As part of this curfew, Police Chief Daryl Roberts said the cops have also better targeted the whereabouts of young hoods identified as violent. The HPD and Mayor Eddie Perez have a multipronged problem. They want to ensure that young people from unstable homes have something productive to do at night. They have to track the rampant number of guns on the streets. And the guns, of course, are usually linked to drug dealing.

Wayward kids. Guns. Drugs. They're symptoms of dysfunctional homes. That's why I was ambivalent about the city reactivating its 31-year-old curfew.

Sending kids back to homes that were compelling them to hit the streets after 9 p.m. didn't make sense. The curfew was an act of desperation by public officials who were losing control of the city. The post-parade shooting did not occur at night."The bulk of our shootings are between 9 p.m. and 4 in the morning," Roberts said. "The thing at the parade was actually an aberration."
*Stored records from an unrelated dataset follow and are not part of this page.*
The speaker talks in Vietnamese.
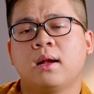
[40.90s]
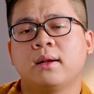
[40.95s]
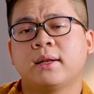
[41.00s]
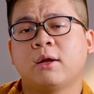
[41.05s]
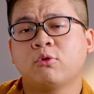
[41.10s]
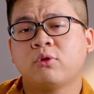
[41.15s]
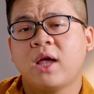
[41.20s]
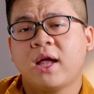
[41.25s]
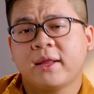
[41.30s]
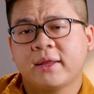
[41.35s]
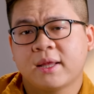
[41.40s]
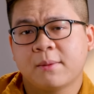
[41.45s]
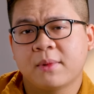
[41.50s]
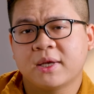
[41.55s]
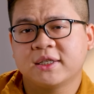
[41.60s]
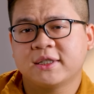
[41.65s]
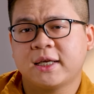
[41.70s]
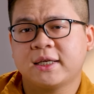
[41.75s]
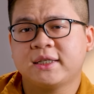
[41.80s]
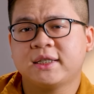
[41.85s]
Đầu tiên thì
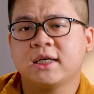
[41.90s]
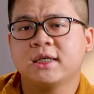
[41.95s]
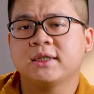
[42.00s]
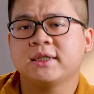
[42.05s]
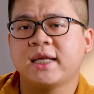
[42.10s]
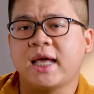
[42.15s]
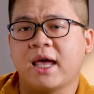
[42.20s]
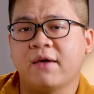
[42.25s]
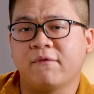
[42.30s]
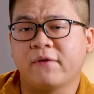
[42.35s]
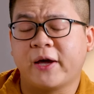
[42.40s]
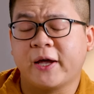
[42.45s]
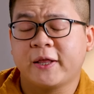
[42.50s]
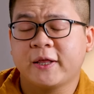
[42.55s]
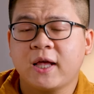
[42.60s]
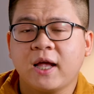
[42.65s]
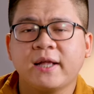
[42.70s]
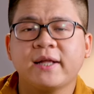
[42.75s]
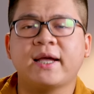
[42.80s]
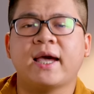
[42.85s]
mình sẽ chia sẻ về cái
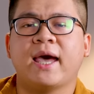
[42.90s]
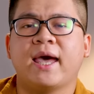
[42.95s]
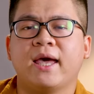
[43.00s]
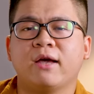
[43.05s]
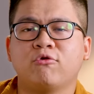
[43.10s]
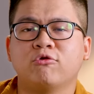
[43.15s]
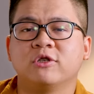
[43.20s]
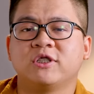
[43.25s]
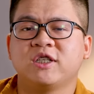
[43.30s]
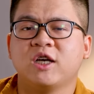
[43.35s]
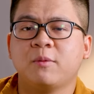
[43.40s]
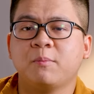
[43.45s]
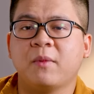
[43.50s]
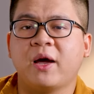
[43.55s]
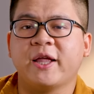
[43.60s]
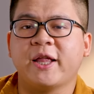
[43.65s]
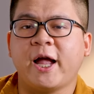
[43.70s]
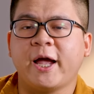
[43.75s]
thiết kế của chiếc máy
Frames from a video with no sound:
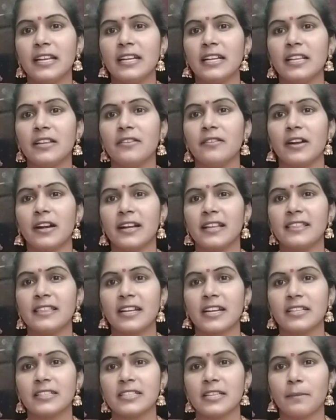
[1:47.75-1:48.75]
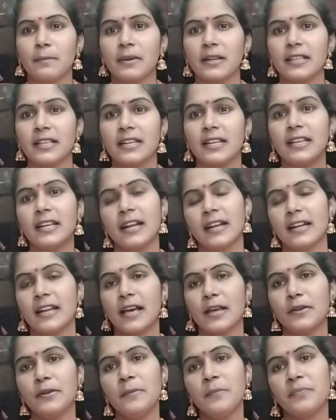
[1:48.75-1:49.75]
ఏంటి వాడిన తర్వాత చెప్పలేదని
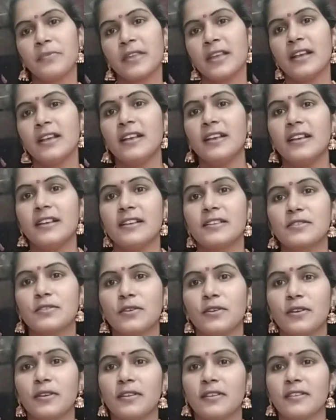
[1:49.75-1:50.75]
అన్నారు సో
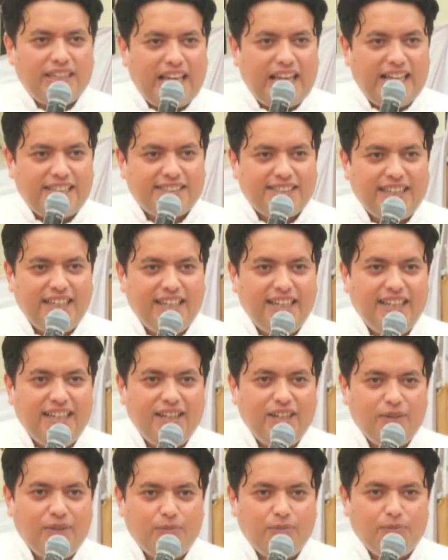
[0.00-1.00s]
ऐसे
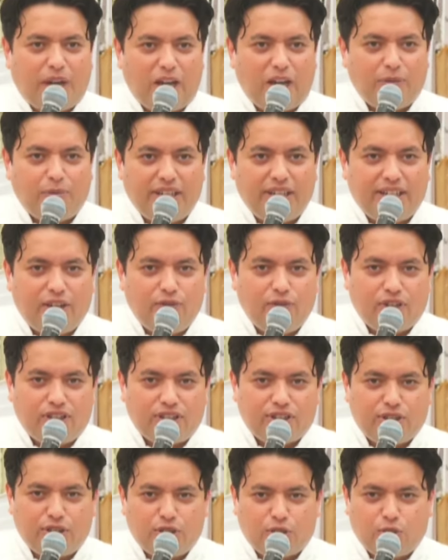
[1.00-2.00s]
बाइबल के
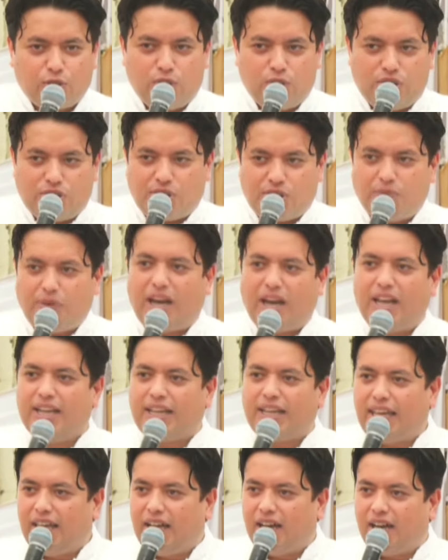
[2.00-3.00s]
वर्सेस को इस्तेमाल
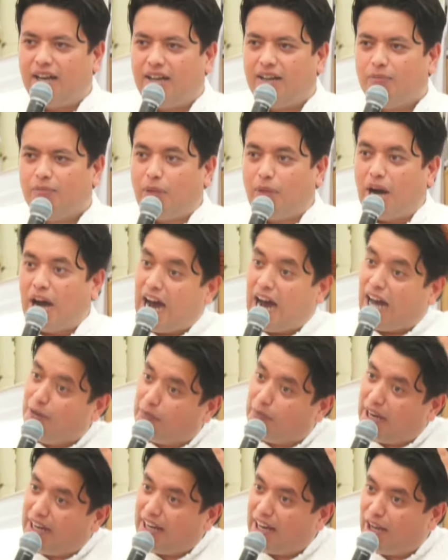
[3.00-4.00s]
किया महान
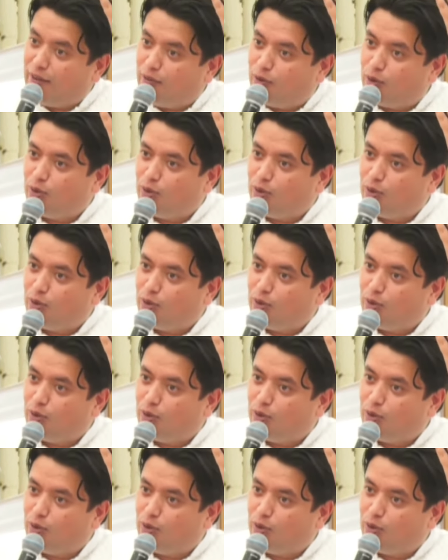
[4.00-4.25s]
बन गए वो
There are about 23,000 students in the Hartford school district. Finding 119 youngsters out late at night is actually not a big deal. Until you remember that those are 119 lives that could possibly need intervention.

Perez and Roberts speculated that the public attention given the curfew served as a deterrent and gave parents or guardians some leverage in advising their kids to stay home.

During the curfew, which is being extended, police say none of the teens caught had weapons. Last year, the HPD confiscated 401 guns through their arrests; 306 is the year-to-date tally.

The gun problem can be resolved too. In order to do that, people must speak up. The crime-stopper hot line is 860-722-TIPS.

As Tinker puts it, "We've got to flush out those that are causing the problem."